Mantan Kasad ini minta atasannya, Presiden Jokowi, agar bijak melihat kedua simposium itu, baik simposium yang membedah peristiwa 1965 yang menginginkan pemerintah minta maaf dan rekonsiliasi maupun Simposium ‘Anti PKI’ yang bertajuk ‘Mengamankan Pancasila dari Ancaman Kebangkitan PKI’.

“Presiden harus bijak. Dilihat dua duanya, (panitianya) siapa.

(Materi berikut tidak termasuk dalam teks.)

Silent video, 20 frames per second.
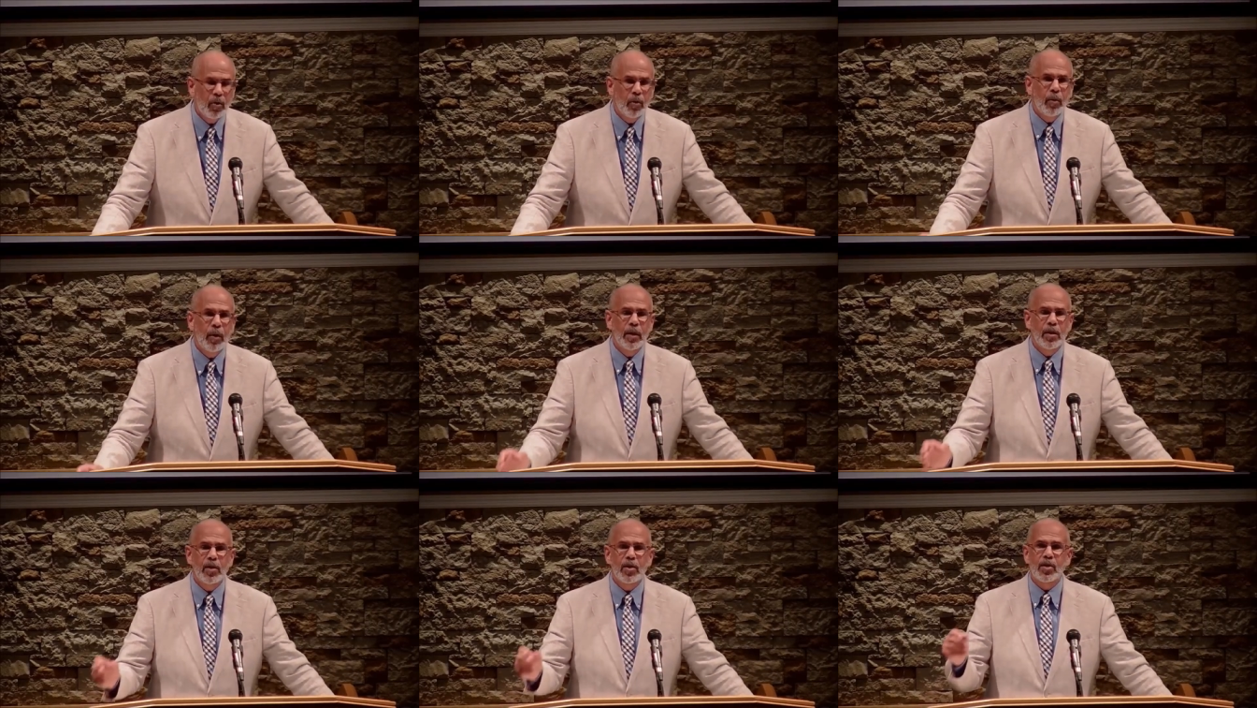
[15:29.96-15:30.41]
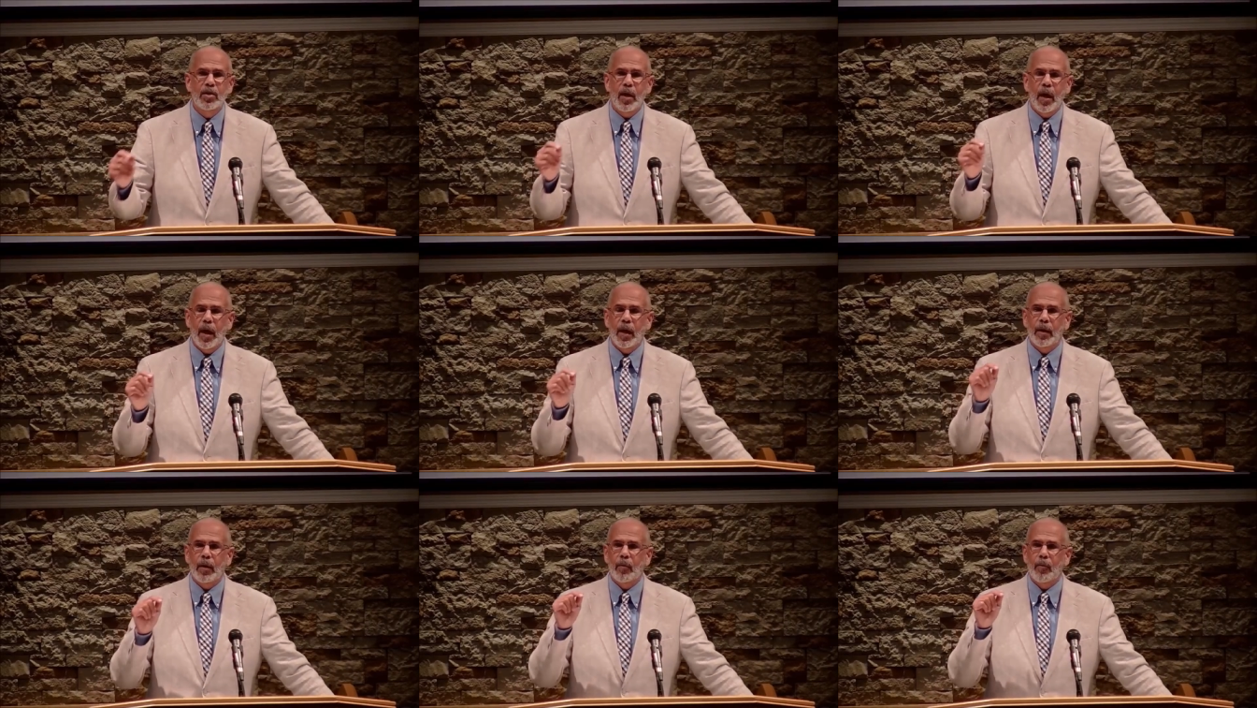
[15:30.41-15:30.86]

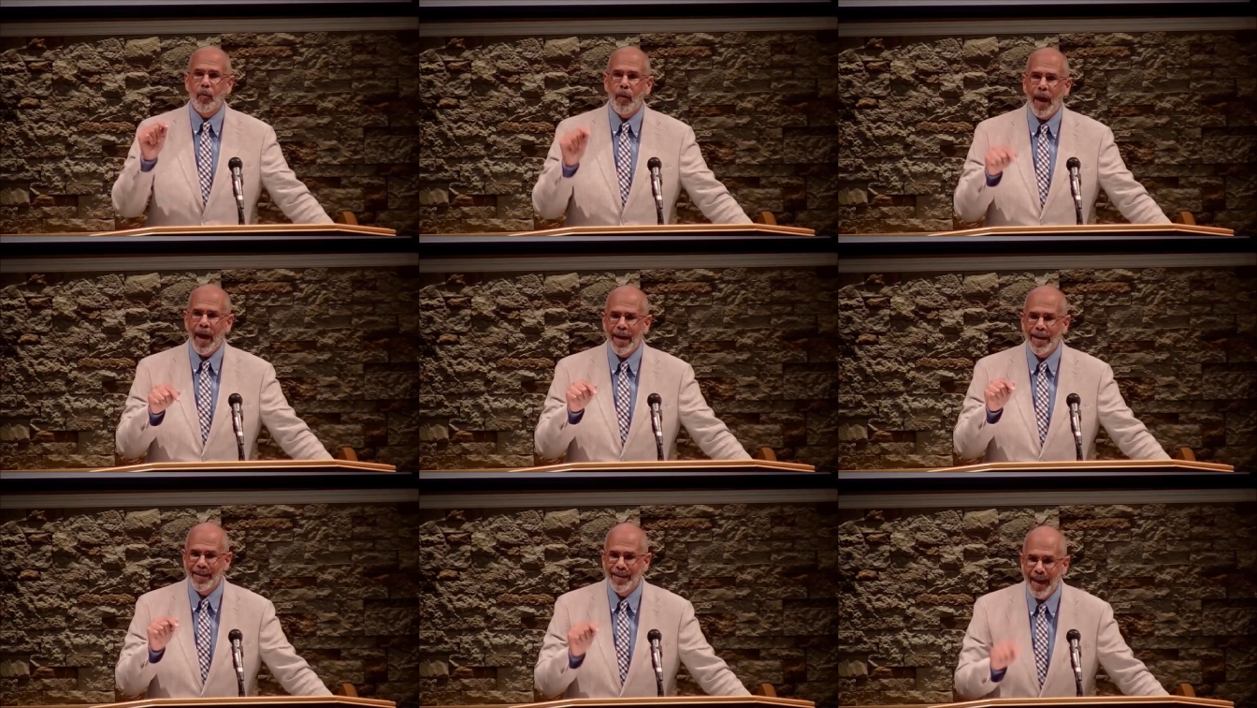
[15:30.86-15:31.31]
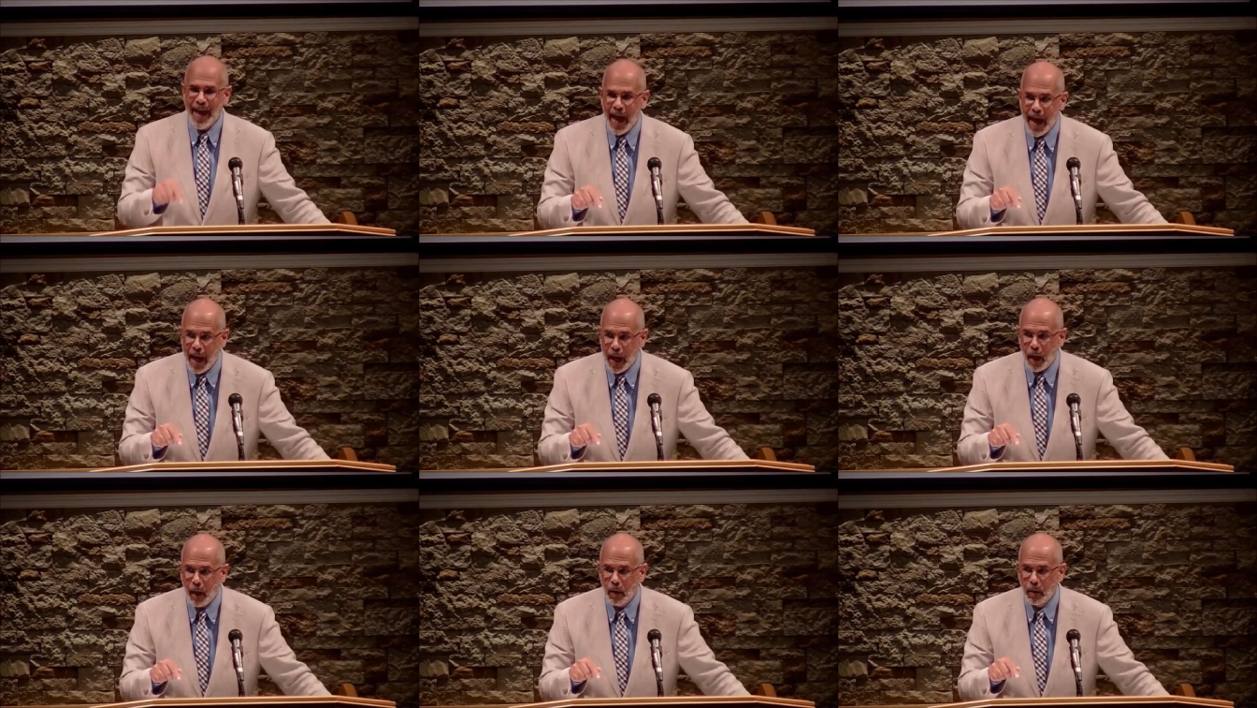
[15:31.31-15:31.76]
understand that right
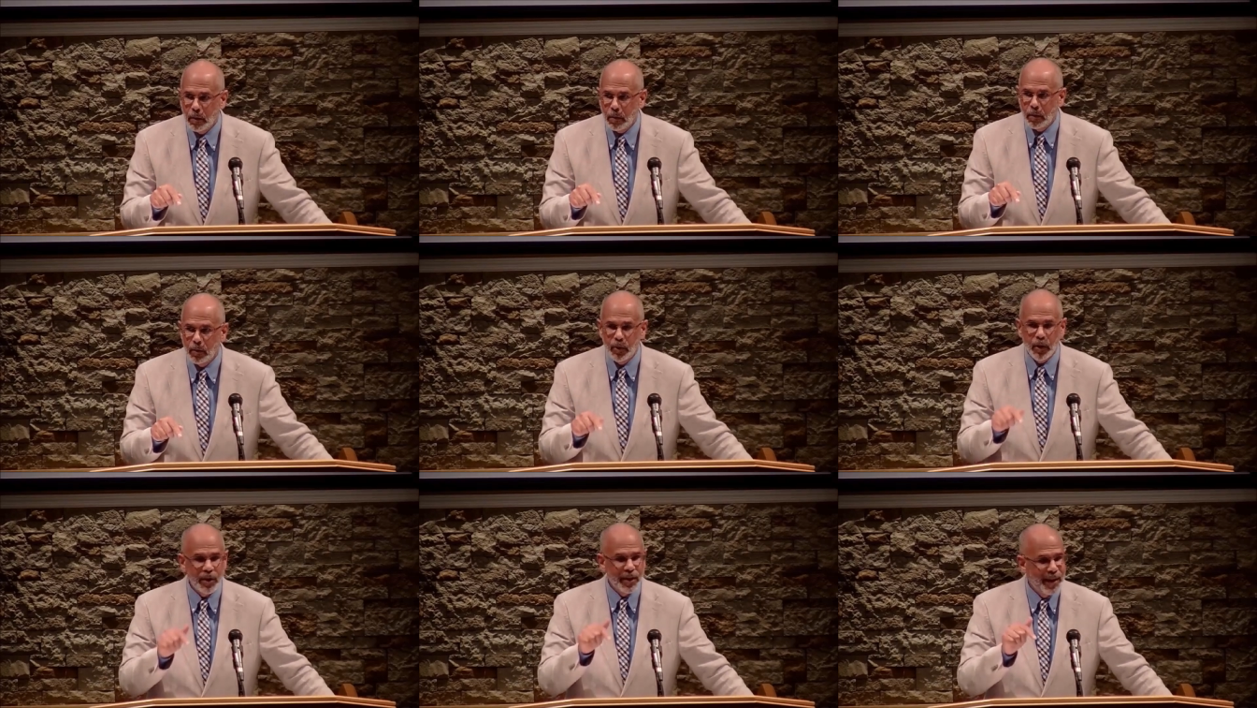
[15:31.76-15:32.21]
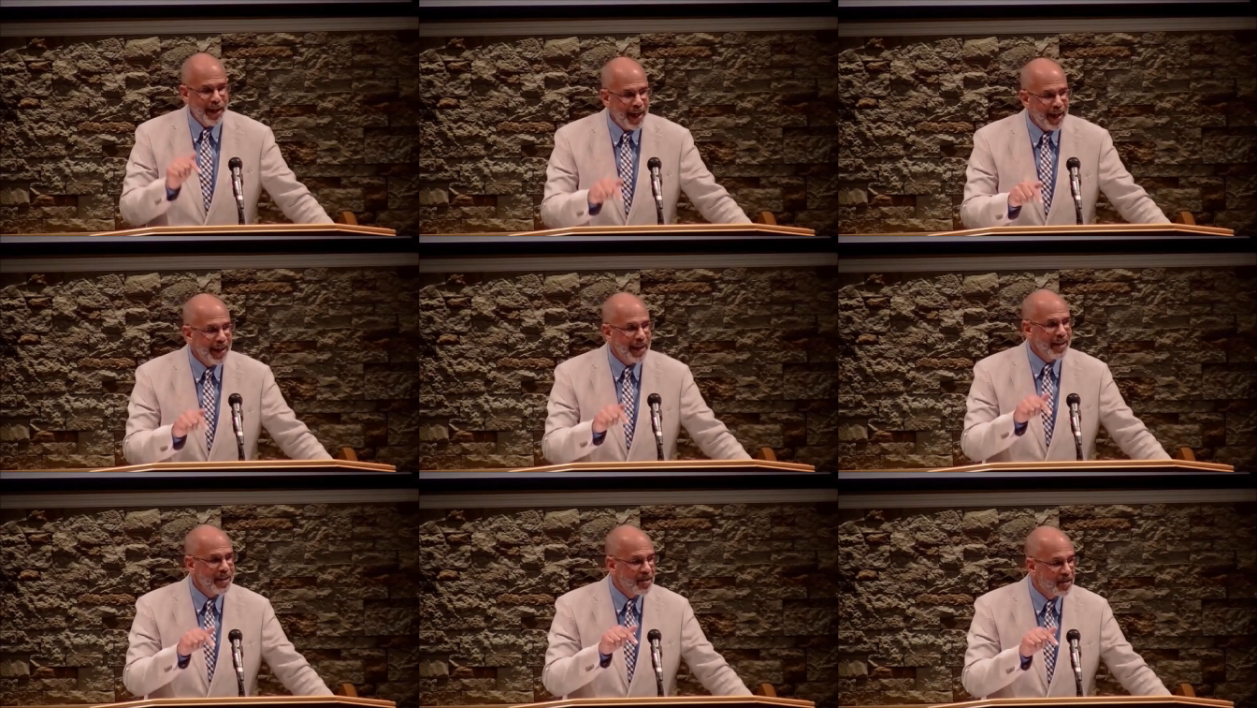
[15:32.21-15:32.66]
now you're
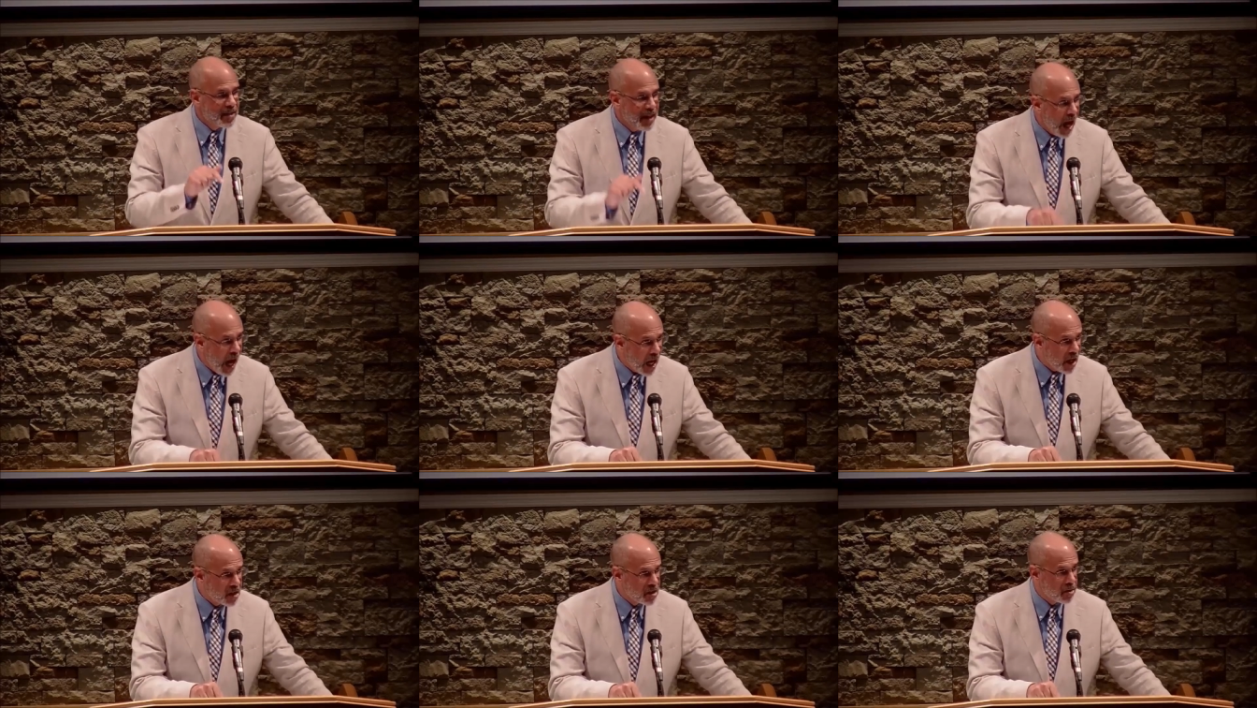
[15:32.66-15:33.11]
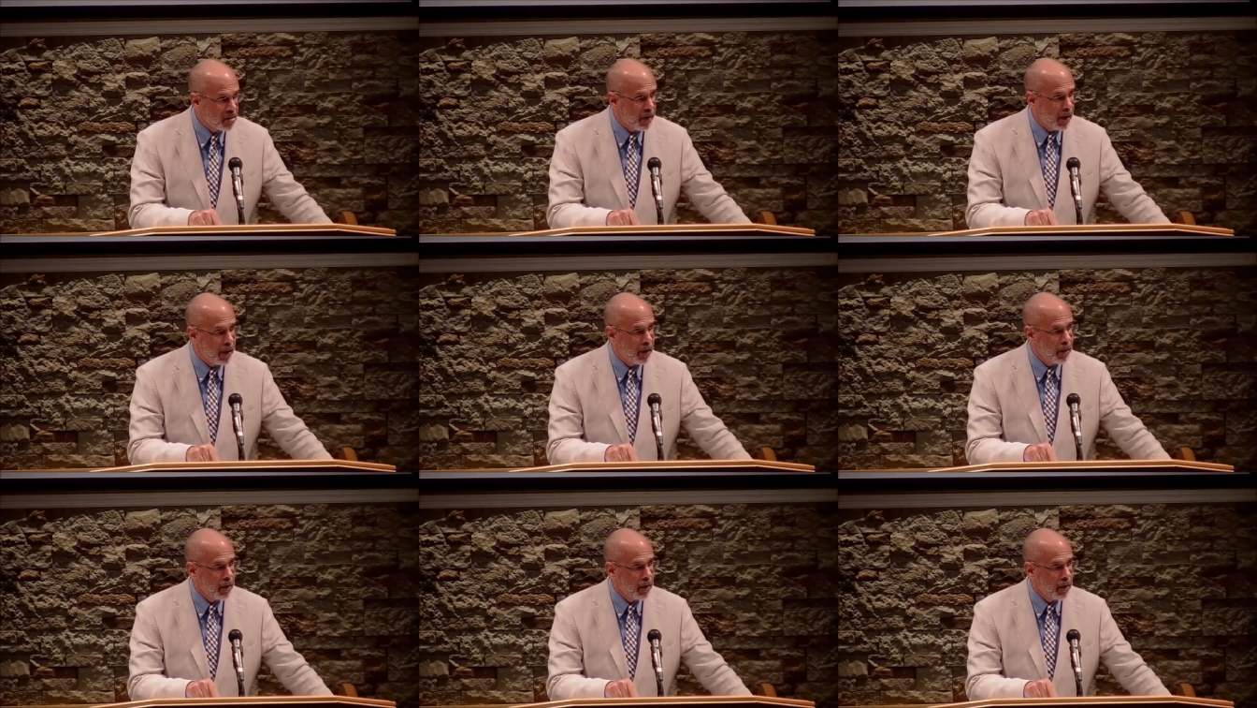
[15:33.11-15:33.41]
getting doctrine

Barulah ditimbangkan yang bener,” kata Menteri Pertahanan Ryamizard di Balai Kartini, Jakarta, Kamis (2/6).
Simposium Nasional yang digelar purnawirawan TNI/Polri dan sejumlah ormas Islam itu dipenuhi oleh peserta dari berbagai elemen umat dan bangsa. Tampak peserta simposium sangat antusias menyimak paparan para pembicara. (s)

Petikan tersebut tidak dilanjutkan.